Пока мы были в окружении милиции или находились в ратуше, среди должностных лиц, мы были избавлены от слухов, но стоило нам выйти из дверей, как мы снова оказались в самой их гуще. В лесах Боннетабля скрываются многие сотни разбойников. Банды мародеров из Монмирайля терроризируют всю округу от Ферте-Бернара до Ле-Мана. Я, как только это услышала, была готова немедленно ехать домой, несмотря ни на какие опасности, но Робер твердо вел меня через толпу к нашему шарабану, не придавая серьезного значения этому последнему слуху.
– Прежде всего мы с тобой никуда не можем двинуться сегодня ночью, не говоря уже о лошади, – сказал он, – и, к тому же, Мишель, Франсуа и все остальные там, на заводе, отлично могут за себя постоять.
Когда мы добрались до дома Пьера возле церкви Сен-Павена, то обнаружили, что в нем полно народа. Кроме его сыновей, которые нацепили крошечные трехцветные кокарды и во весь голос орали: "Да здравствует нация!", там жили незадачливые клиенты Пьера, приехавшие к нему за советом и помощью: удалившийся от дел престарелый купец, вдова с дочерью и молодой человек – этот последний не мог найти себе применения и заработать на хлеб, и Пьер взял его в дом в качестве компаньона для своих сыновей и платил ему жалованье. Младший сынишка Пьера, голенький, стоял в своей кроватке под трехцветным красно-бело-синим пологом.

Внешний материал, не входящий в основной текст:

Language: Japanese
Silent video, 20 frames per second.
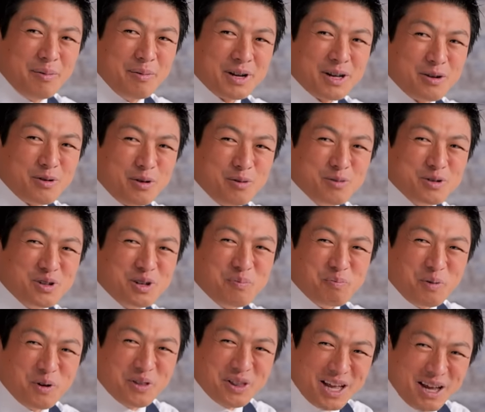アメリカの古文の日
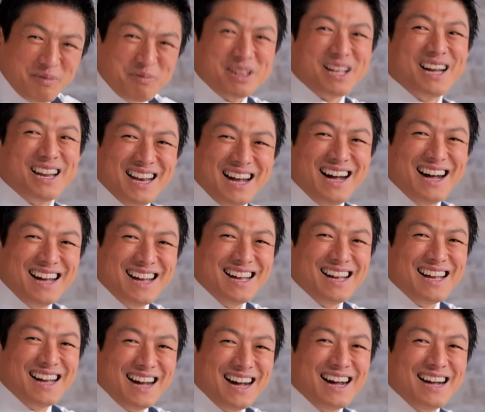本で、みたい
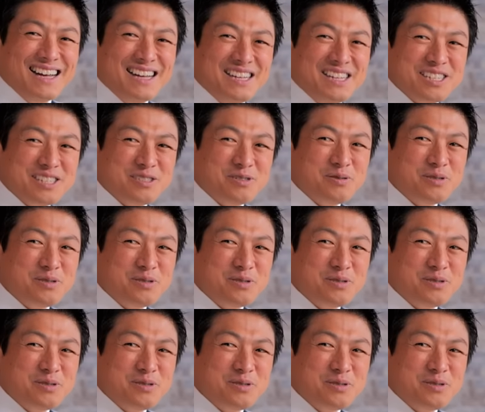な、はい。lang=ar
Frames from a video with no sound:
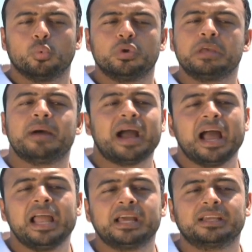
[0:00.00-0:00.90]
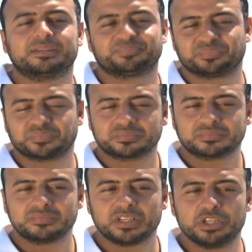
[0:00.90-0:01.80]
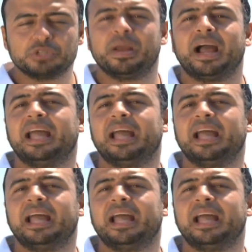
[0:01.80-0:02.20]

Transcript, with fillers: ويبقى حالك يشبه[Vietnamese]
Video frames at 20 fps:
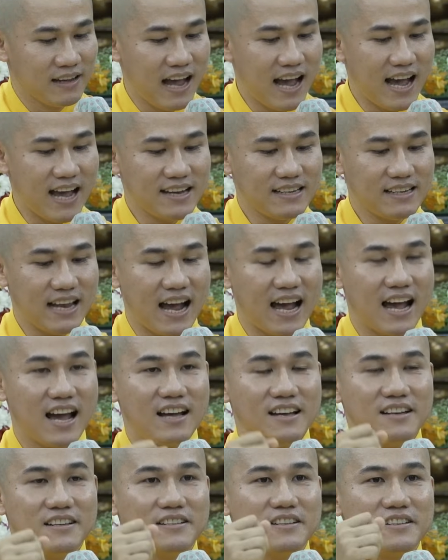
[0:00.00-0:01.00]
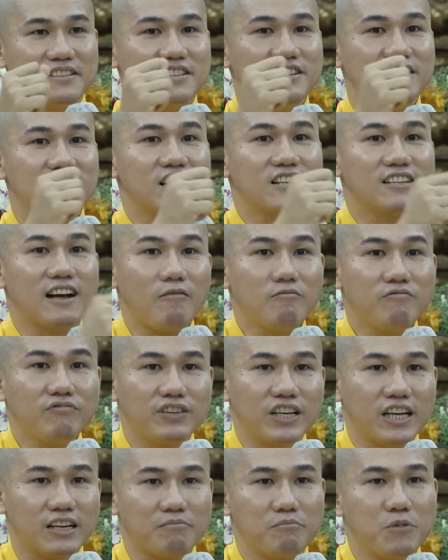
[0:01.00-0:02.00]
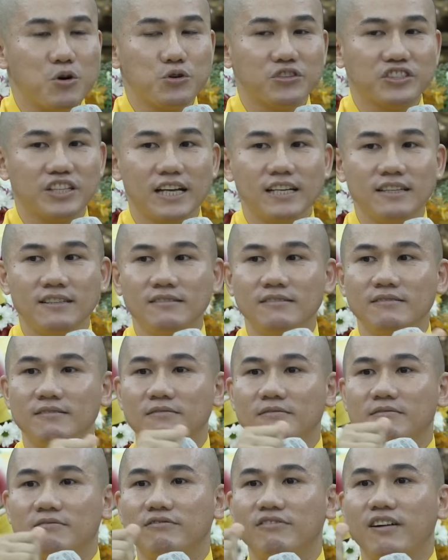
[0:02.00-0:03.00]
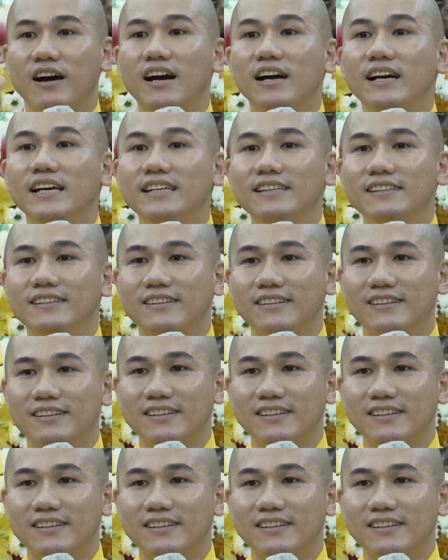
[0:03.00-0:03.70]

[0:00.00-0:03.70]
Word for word: Hay là giữa công việc mưu sinh vớiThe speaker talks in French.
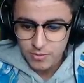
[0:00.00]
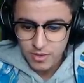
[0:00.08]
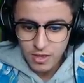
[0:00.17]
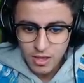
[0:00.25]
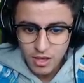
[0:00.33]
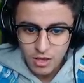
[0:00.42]

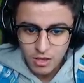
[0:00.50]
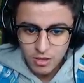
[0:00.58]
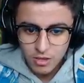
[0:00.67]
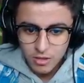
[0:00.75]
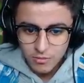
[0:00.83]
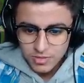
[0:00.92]
bien
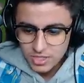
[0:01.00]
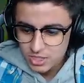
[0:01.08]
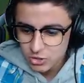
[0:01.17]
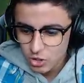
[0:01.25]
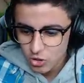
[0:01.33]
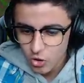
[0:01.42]
Petit
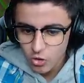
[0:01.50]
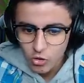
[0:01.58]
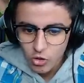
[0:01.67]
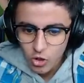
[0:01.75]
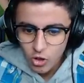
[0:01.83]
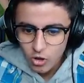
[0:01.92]
Deagle
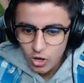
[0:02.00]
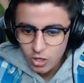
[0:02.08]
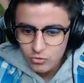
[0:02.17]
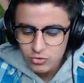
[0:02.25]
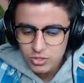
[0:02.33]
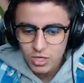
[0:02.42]
en or là,
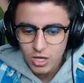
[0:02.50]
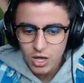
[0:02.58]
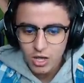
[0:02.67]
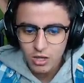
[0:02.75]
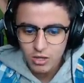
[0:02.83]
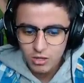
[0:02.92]
tout
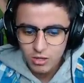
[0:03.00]
ça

Самого Пьера дома не было, он находился на своем посту в подразделении гражданской милиции, но его жена Мари сразу же проводила меня в детскую – я была счастлива, узнав, что мальчиков перевели в мансарду, – и я мгновенно погрузилась в тяжелый сон, от которого меня разбудили на следующее утро ненавистные звуки набата, доносившиеся от соседней церкви.